POPPUR爱换

标题: 推土机最新消息请高人看 [打印本页]

作者: 095707 时间: 2010-8-24 13:18
提示: 作者被禁止或删除内容自动屏蔽

作者: xeon-pan 时间: 2010-8-24 13:32
没看到新东西，都是那些

作者: CC9K 时间: 2010-8-24 13:45
Slimmed Down but Double Wide!

A good way to express what Bulldozer is can be summed up as “slimmed down, but double wide”.  For each traditional core, AMD has instituted a dual ALU design with robust floating point and SSE units.  Each core can handle two threads, like SMT, but actually has separate execution units which each process individual threads without sharing execution resources.

Each unit features a single fetch and decode stage.  The decode stage is comprised of four units, but we do not yet know their inner workings.  In the previous K7/K10.5 generations of parts, there are three complex decode units.  On the Intel side with Core 2 and Nehalem, there are three simple decode units and a single complex.  AMD also did not cover subjects such as macro-ops and macro-op fusion.  AMD has beefed up their decode stage significantly though.  It simply had to, because it is now feeding dual integer schedulers and a floating point scheduler feeding 2 x 128 bit FMACs and MMX units.

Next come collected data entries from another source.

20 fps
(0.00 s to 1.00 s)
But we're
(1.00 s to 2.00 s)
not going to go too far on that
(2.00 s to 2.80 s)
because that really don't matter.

Fetch, decode, floating point/SSE, and the L2 cache are the shared components.  Since most workloads are integer based, AMD doubled the integer units.  These 128 bit packed integer pipes are a step above what was offered in the Phenom II.  In theory, there should be a sizeable per clock increase in integer and floating point apps on Bulldozer over the Phenom II.  When something is more heavily threaded, then we will see dramatic improvements in performance.  Each integer core features its own L1 D-cache.  AMD has again not clarified how much L1 or L2 cache there is for each discrete unit, or L3 cache sizes for the entire processor.

Branch prediction is one area that has not seen big jumps in the past decade, but due to the shared components and their greater data requirements, it is getting a major makeover.  AMD did not cover details of this unit, other than it is new and much more robust than the older unit in previous generations of chips.  I would be curious if it held more in common with the overbuilt K6 unit than the smaller and simplified unit developed for the Athlon family of products.

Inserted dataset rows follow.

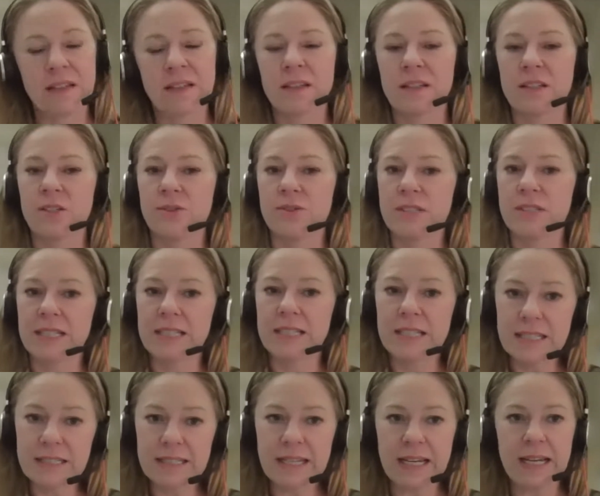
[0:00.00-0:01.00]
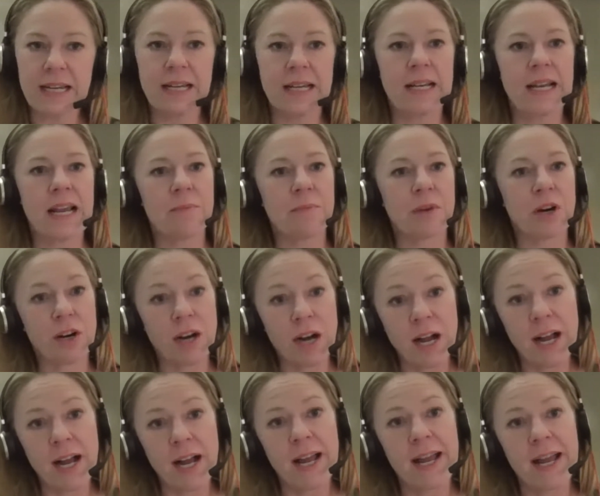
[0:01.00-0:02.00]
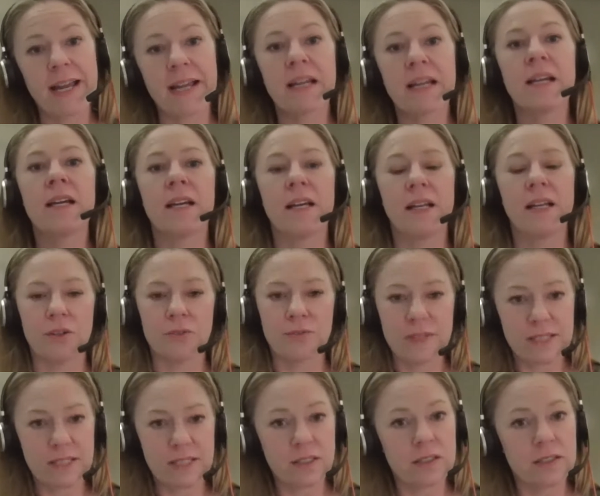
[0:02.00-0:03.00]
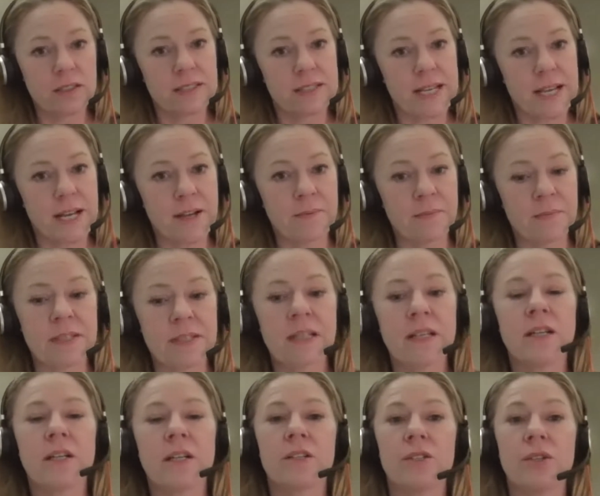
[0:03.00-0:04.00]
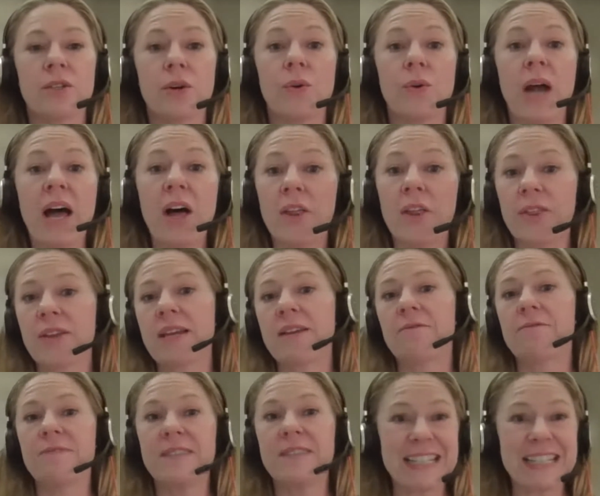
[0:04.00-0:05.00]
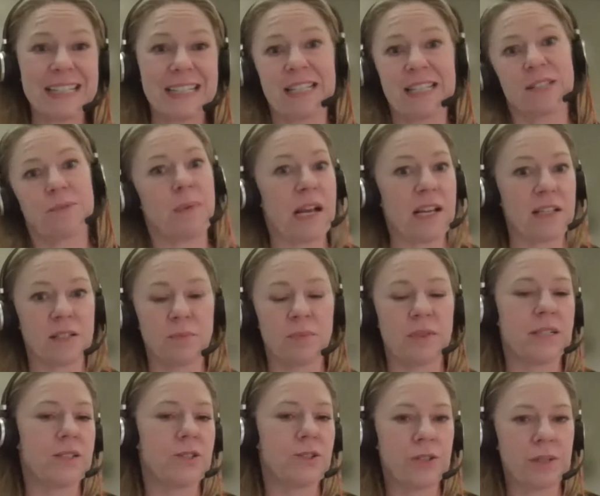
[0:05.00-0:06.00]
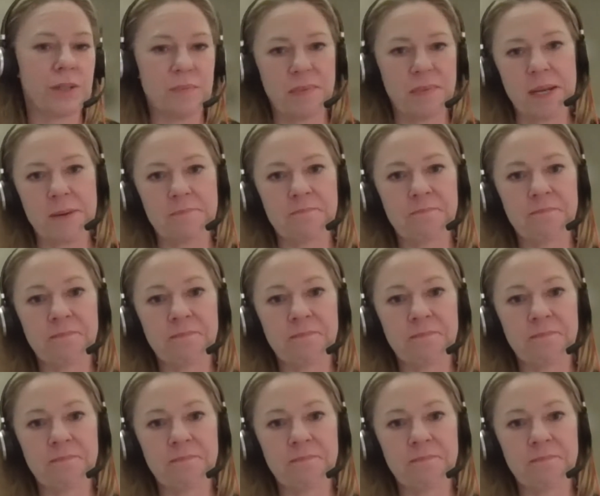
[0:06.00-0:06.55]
So CT scan, MRI, physical exams. So healthy physically as possibly as you can be.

In most workloads, a four unit chip can natively handle eight threads, and the chip will show up with eight logical processors.  But the workflow will be significantly different due to the shared components and how they burst out data for the execution units.

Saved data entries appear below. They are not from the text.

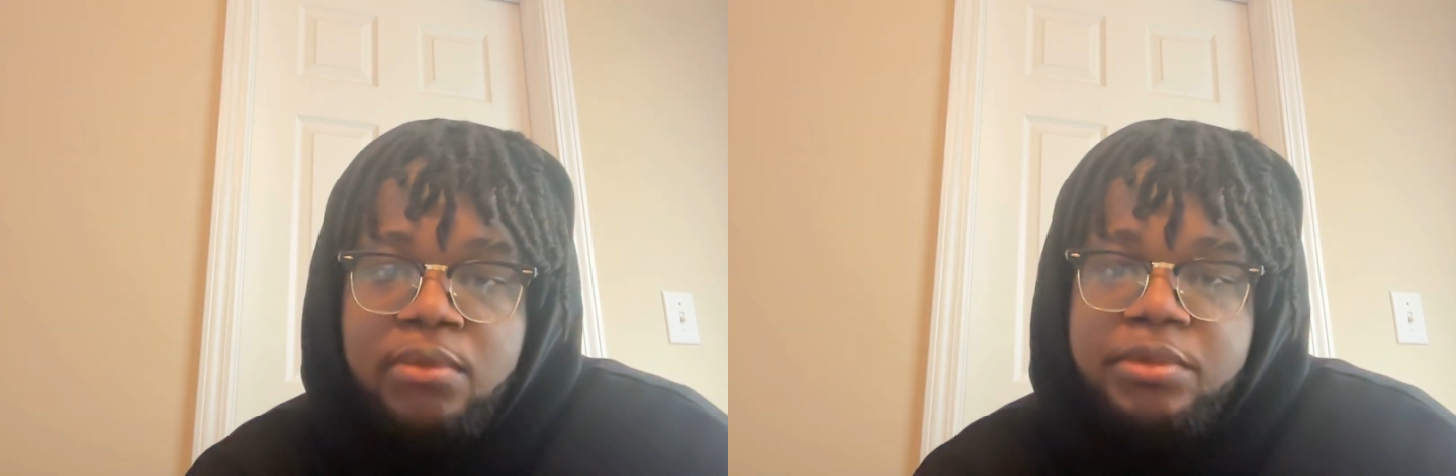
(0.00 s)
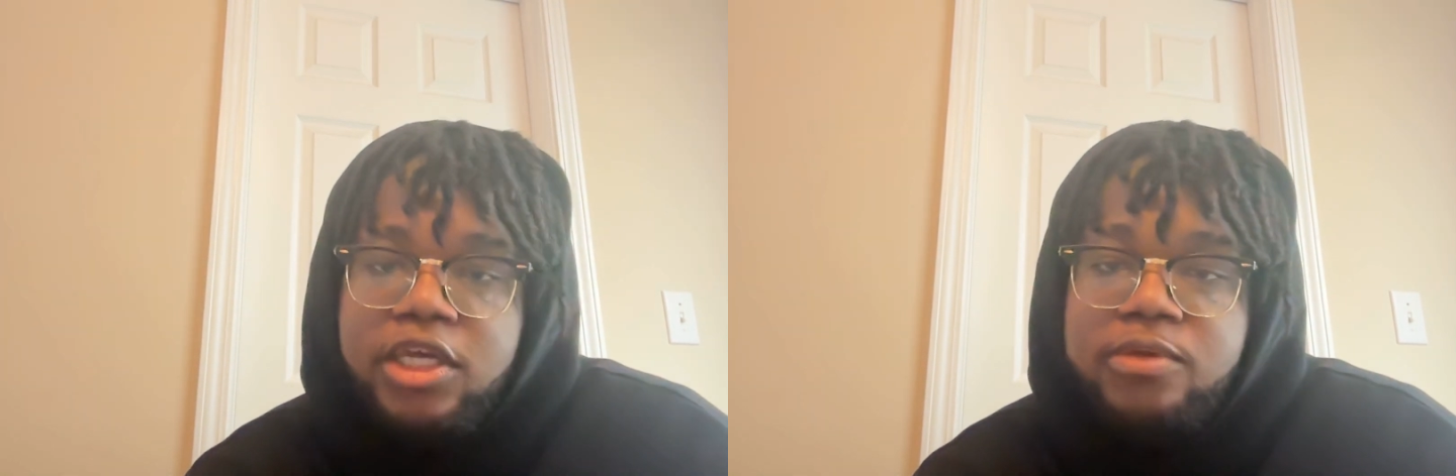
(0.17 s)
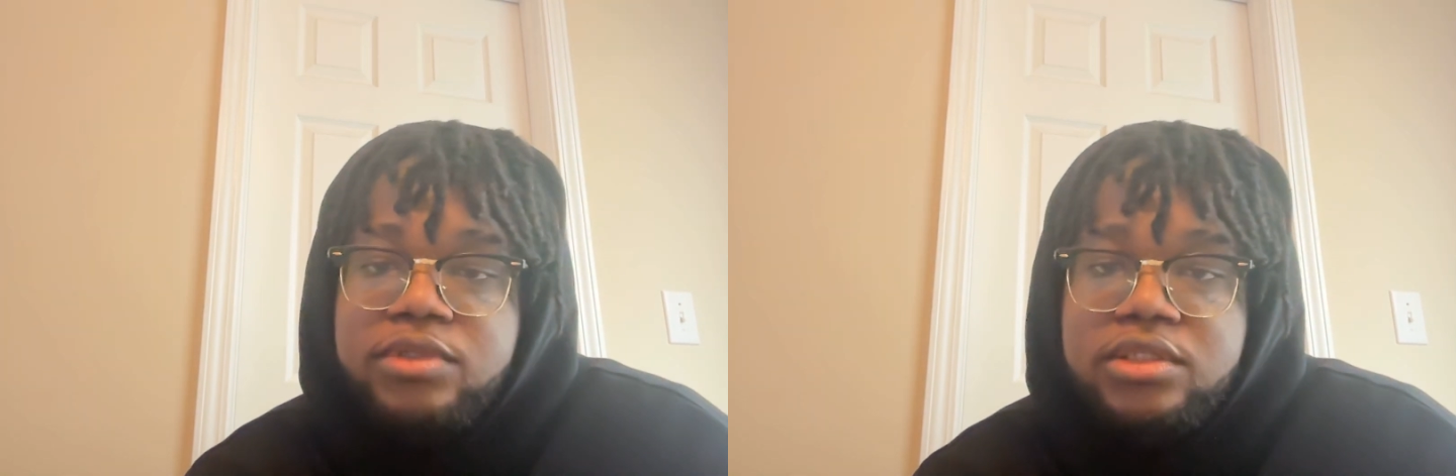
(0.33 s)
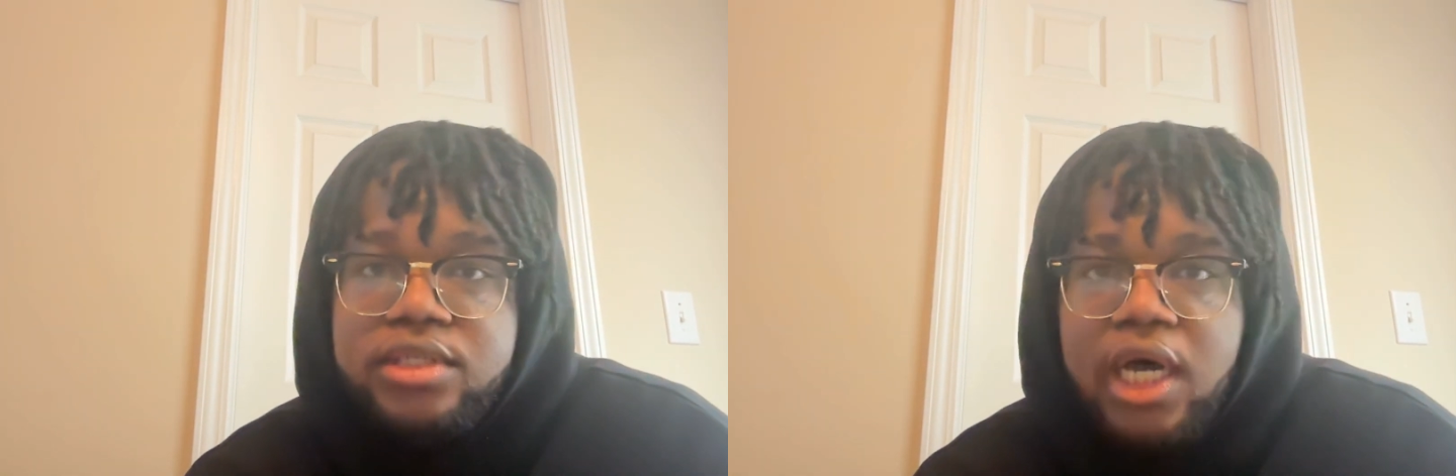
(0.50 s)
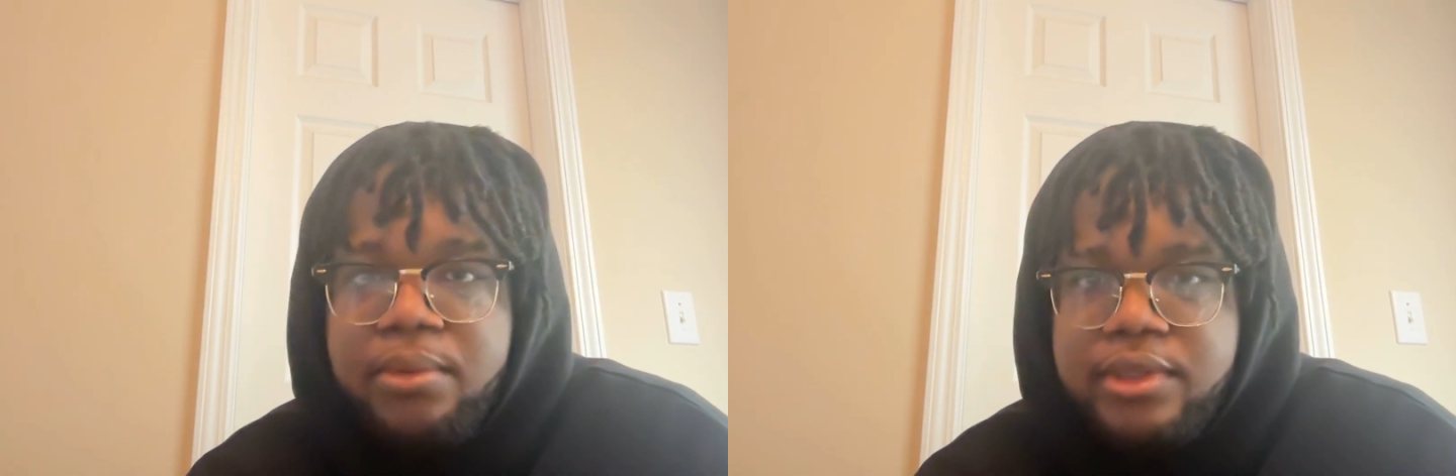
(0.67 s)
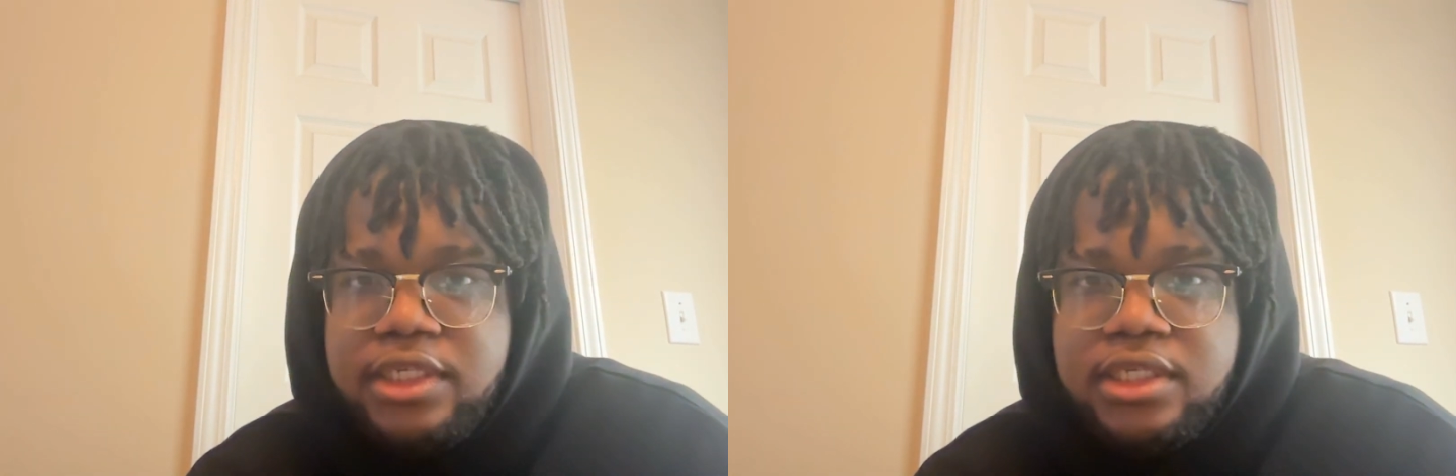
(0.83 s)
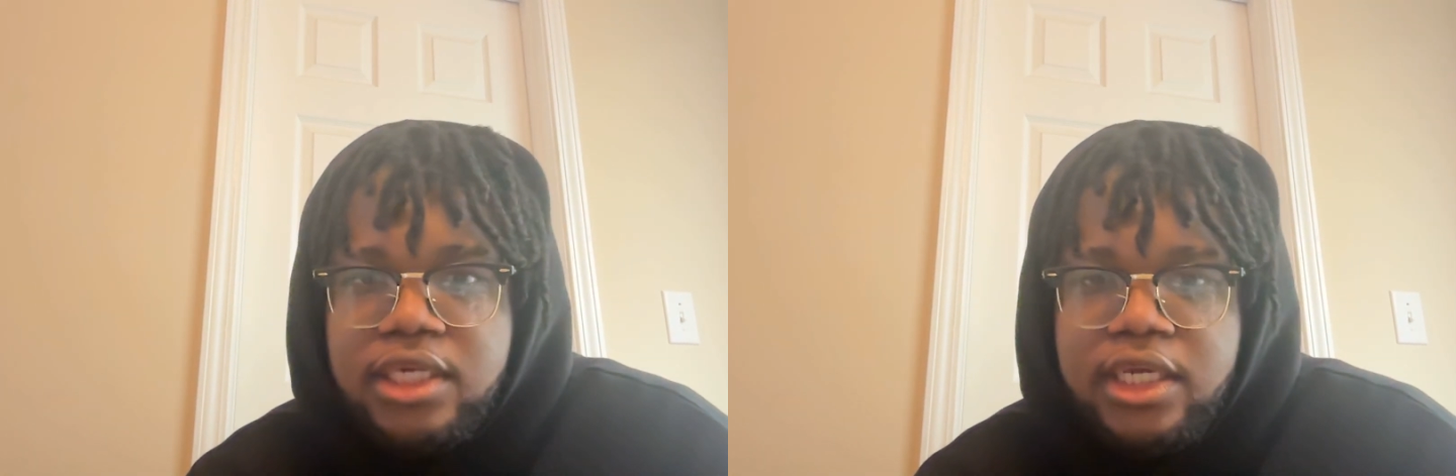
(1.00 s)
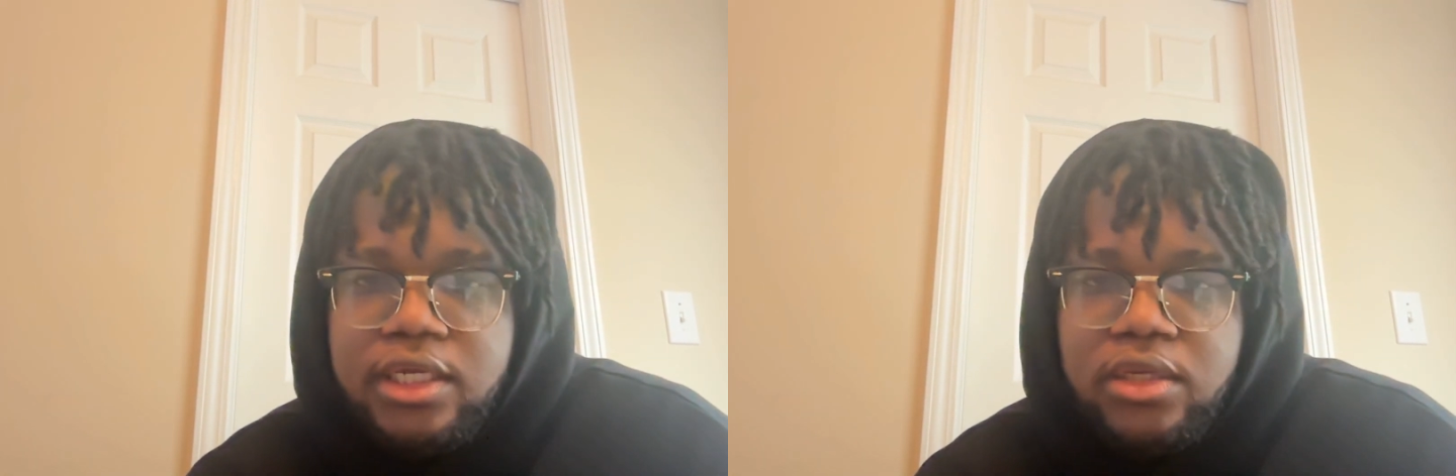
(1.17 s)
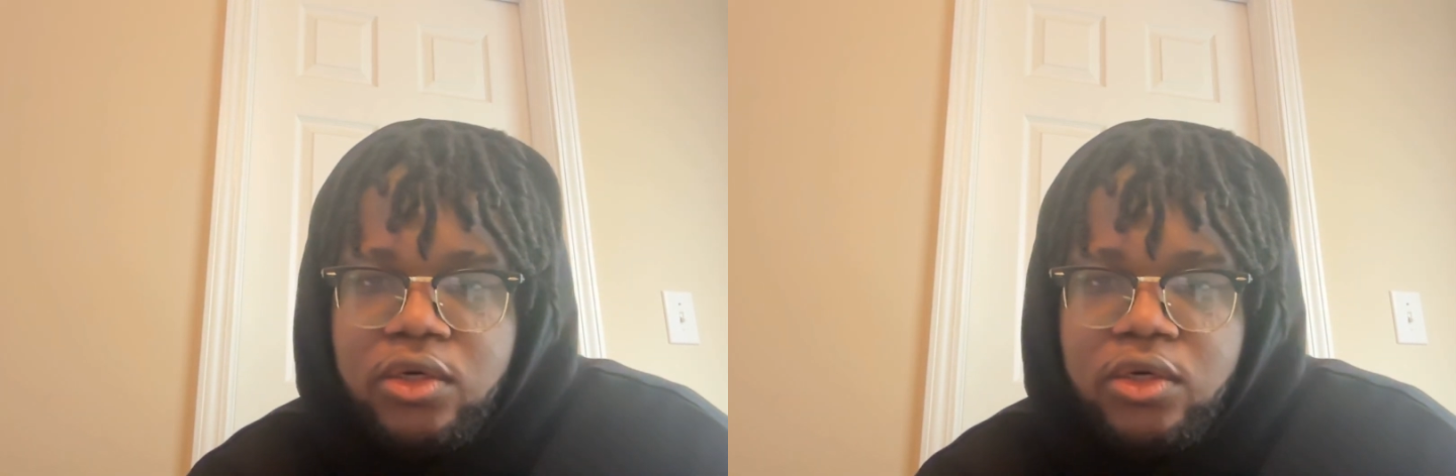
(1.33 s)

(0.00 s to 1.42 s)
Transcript: becomes dominant in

The floating point and SSE/SIMD capabilities of Bulldozer have also been given a boost.  The Phenom and Phenom II had a single, 128 bit unit.  This was an upgrade from the Athlon 64, which featured 2 x 64 bit units.  Bulldozer now has 2 x 128 bit units which can be utilized as a single 256 bit unit under situations using AVX (Advanced Vector eXtensions).  It also can also be utilized as 2 x 128 bit units, and can do 4 x 64 bit operations when needed.

作者: 095707 时间: 2010-8-24 13:47
提示: 作者被禁止或删除内容自动屏蔽

作者: cinlo 时间: 2010-8-24 14:48
我是矮人,看不懂.......

作者: Edison 时间: 2010-8-24 14:53
http://www.anandtech.com/show/38 ... at-hot-chips-2010/4

应该算是比较特别的 SMT 设计方式，让我想起了 Fermi 的 SM 采用的双调度器设计。

作者: Edison 时间: 2010-8-24 14:54
Branch Prediction and a Deeper Pipeline
Bulldozer will use a deeper pipeline with less logic per stage compared to current Phenom II/Opteron processors. AMD argues that this will ensure clock speed won’t be Pro-Ablem with the design and we should expect to see Bulldozer based products at similar if not higher clock speeds than what we have today with Phenom II.

With a deeper pipe, branch prediction becomes more important and Bulldozer has a significant change in the way branch prediction works.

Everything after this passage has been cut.